Anche la Juventus ha più di un caso in mano. Il più evidente rimane quello di Kolo Moani che si intreccia con la posizione di Vlahovic. Kolo ha già detto sì alla destinazione bianconera. Ma in questo caso il PSG è stato chiarissimo: prestiti (secchi o con diritto di riscatto) non se ne fanno. La cessione può avvenire, ci mancherebbe pure, ma deve essere o a titolo definitivo o al massimo prestito con obbligo di riscatto sicuro. E quindi la Juve potrebbe farlo solo se prima vende Vlahovic. È un gioco di equilibri, ma le regole – stavolta – non le detta il giocatore. Sono sempre le società a guidare, almeno in questa fase. Anche su Vlahovic. Il serbo è fuori dal progetto, ma la Juve ha fissato paletti rigidi. Nessuna buonauscita, nessuna compartecipazione all’ingaggio, nessuno sconto. Chi vuole Vlahovic, deve acquistarlo a una cifra che copra almeno l’ammortamento. Un altro caso ancora più spinoso è quello di Timothy Weah, che ha espresso il desiderio di andare al Marsiglia. La Juventus lo ha messo sul mercato, ma ha chiuso la porta alle condizioni poste dai francesi. Da qui la durissima reazione del suo agente. Parole che certificano quanto la distanza sia ormai diventata politica, non solo economica.

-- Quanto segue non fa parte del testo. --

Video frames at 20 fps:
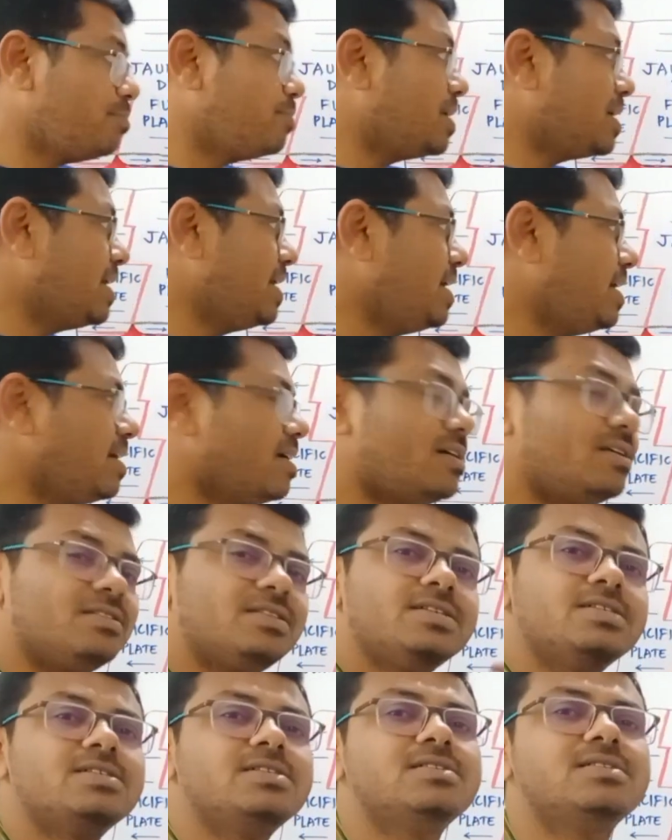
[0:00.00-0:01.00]
But here
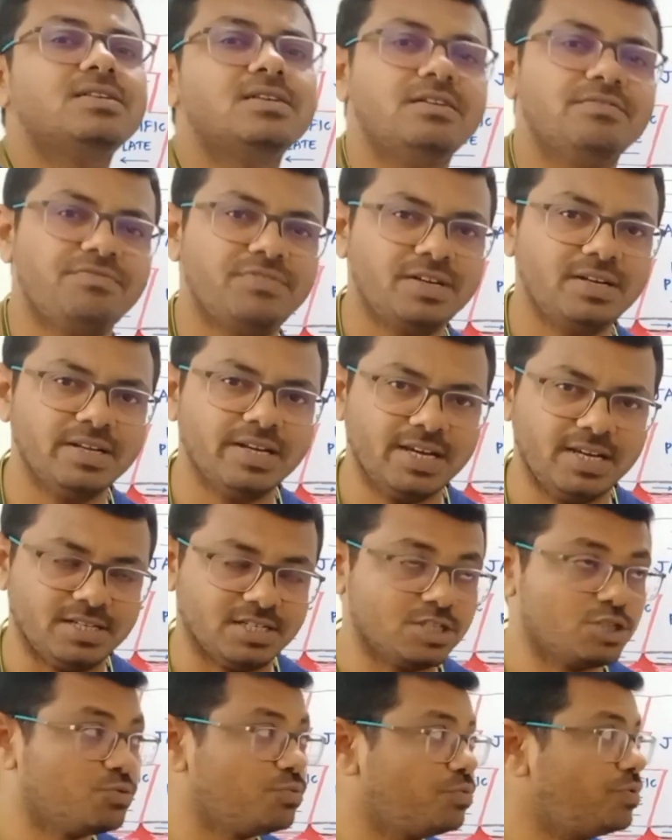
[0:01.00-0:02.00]
this is a different
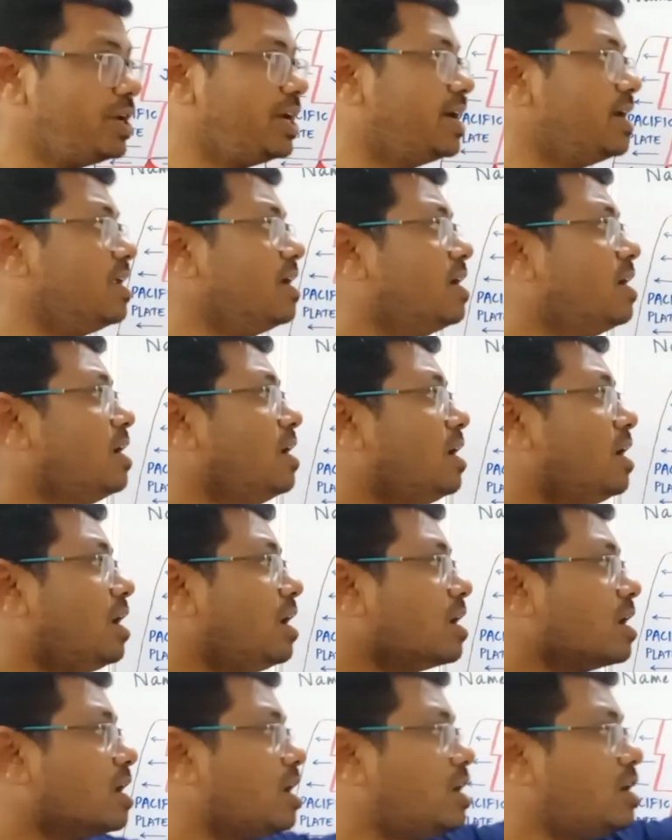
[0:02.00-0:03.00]
case where
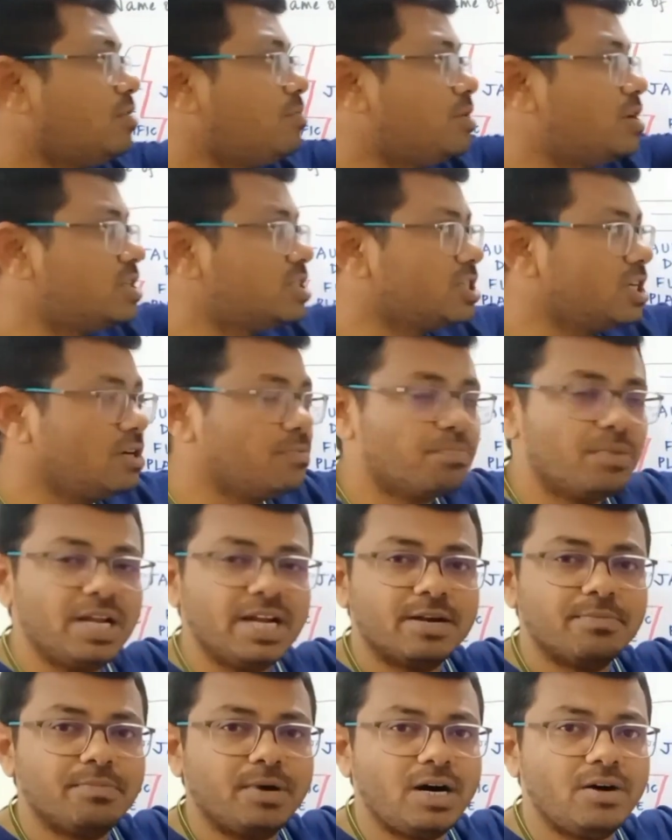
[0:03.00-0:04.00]
a conversion
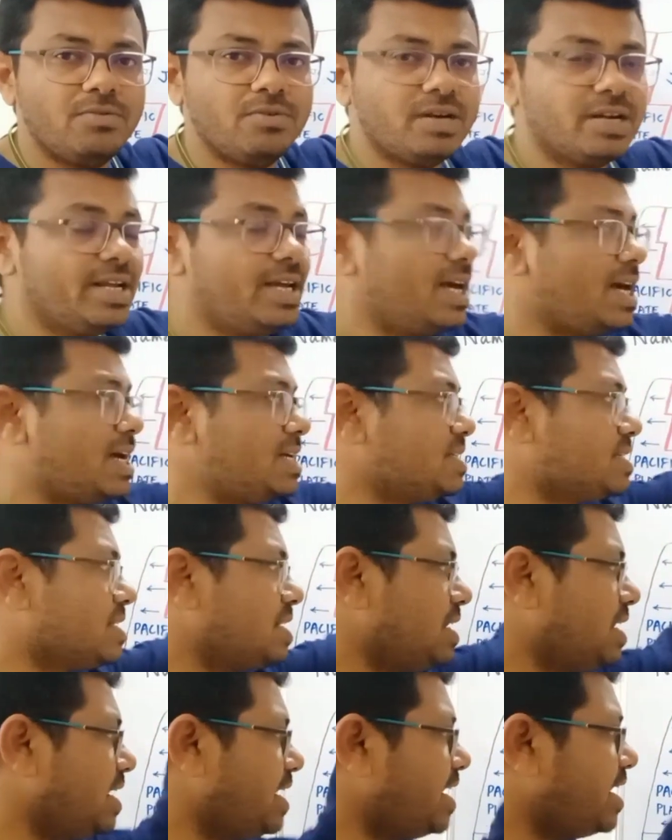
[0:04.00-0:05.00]
plate boundary has
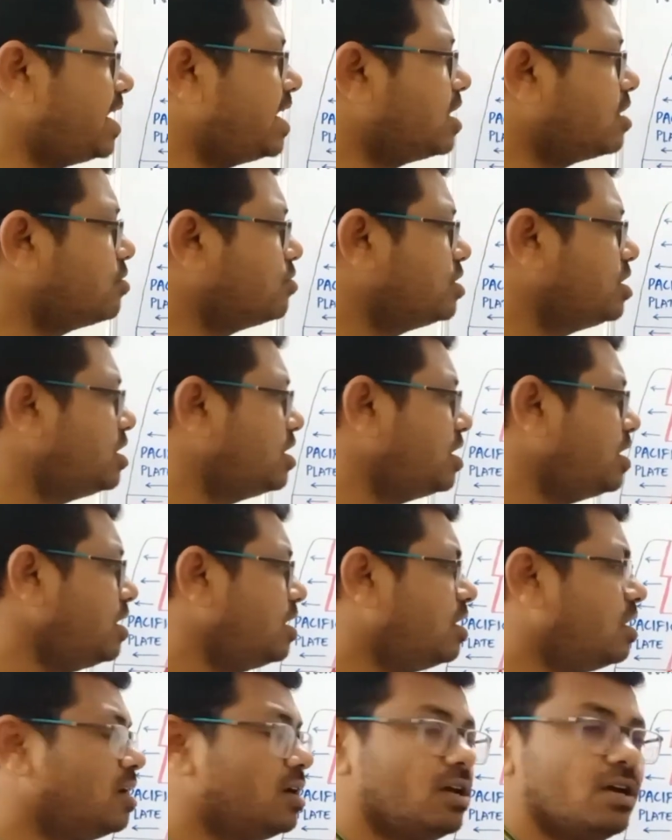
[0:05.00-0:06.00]
led to
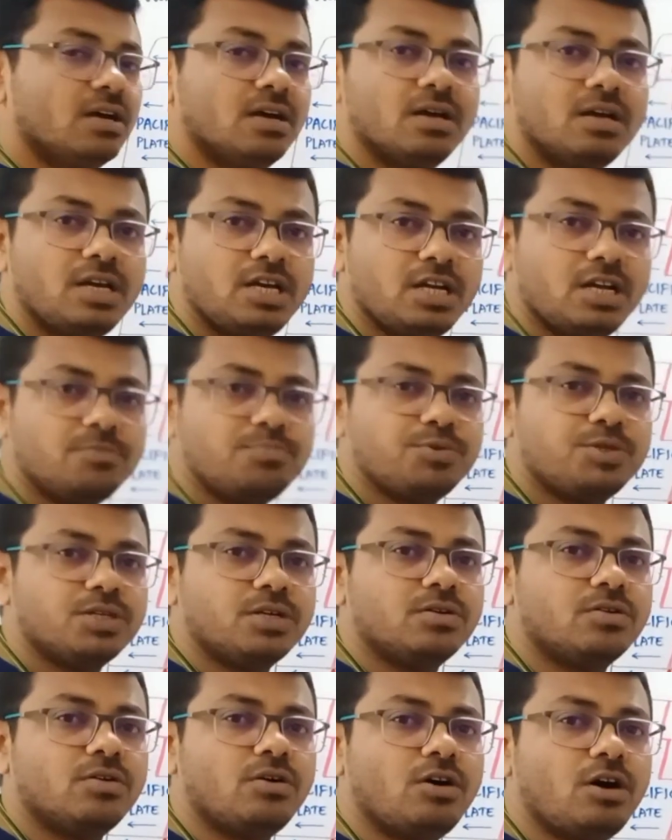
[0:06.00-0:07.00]
the
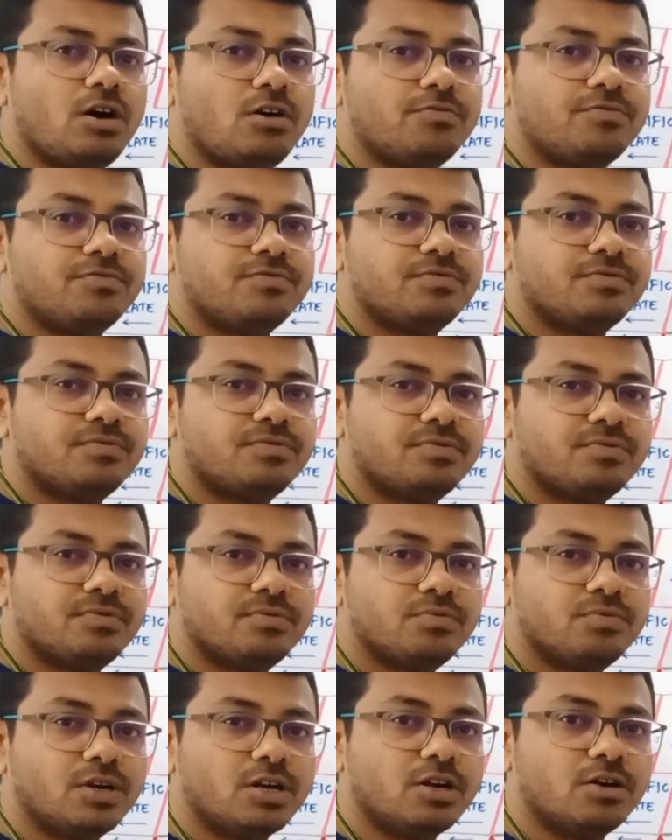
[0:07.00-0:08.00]
eruption of
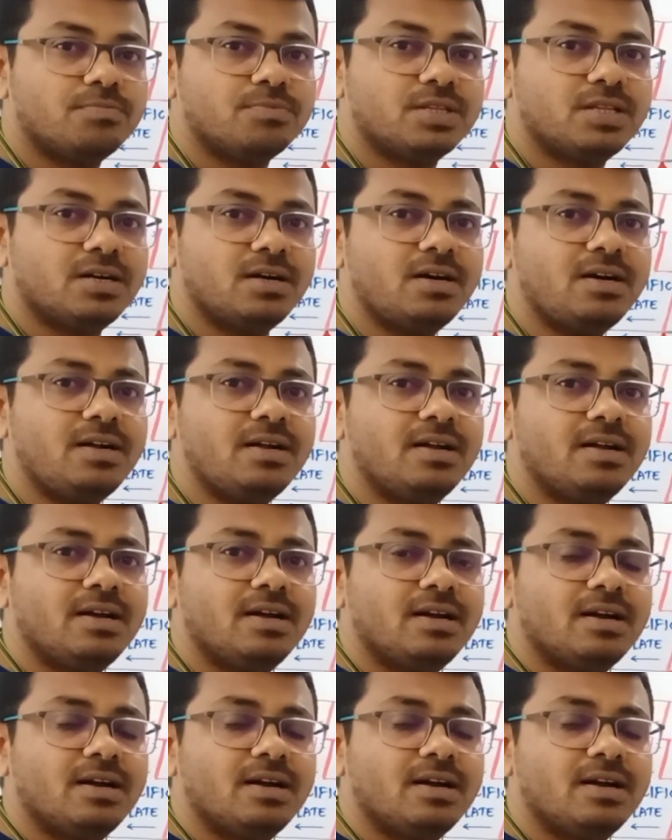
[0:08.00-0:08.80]
one of the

Alle volte insomma questa politica paga (per le italiane) alle volte no. Pensate al caso Calhanoglu: quando sembrava che fosse diventato un caso di mercato, l’Inter aveva comunicato apertamente la cifra: 30 milioni. Niente sconti, niente formule creative. Poi tutto è rientrato, ma il concetto resta: si parte solo alle condizioni del club.
E se tutto questo vale per le big, attenzione anche alle piccole. Il Lecce, per esempio, è stato esplicito su Kristovic: “Parte solo alle nostre condizioni”. Lo dicono sempre, è vero. Ma oggi – a differenza di altri anni – sembra esserci più coerenza. E più forza per reggere la posizione.
È solo una fase del mercato? Una momentanea rigidità? Oppure qualcosa è davvero cambiato? Forse è solo negoziazione pura, che c’è sempre stata. Ma quest’anno almeno alcuni club sembrano più credibili nel tenerla. Forse perché hanno già venduto, forse perché si sono rafforzati, forse perché – più semplicemente – in qualche caso hanno il coltello dalla parte del manico.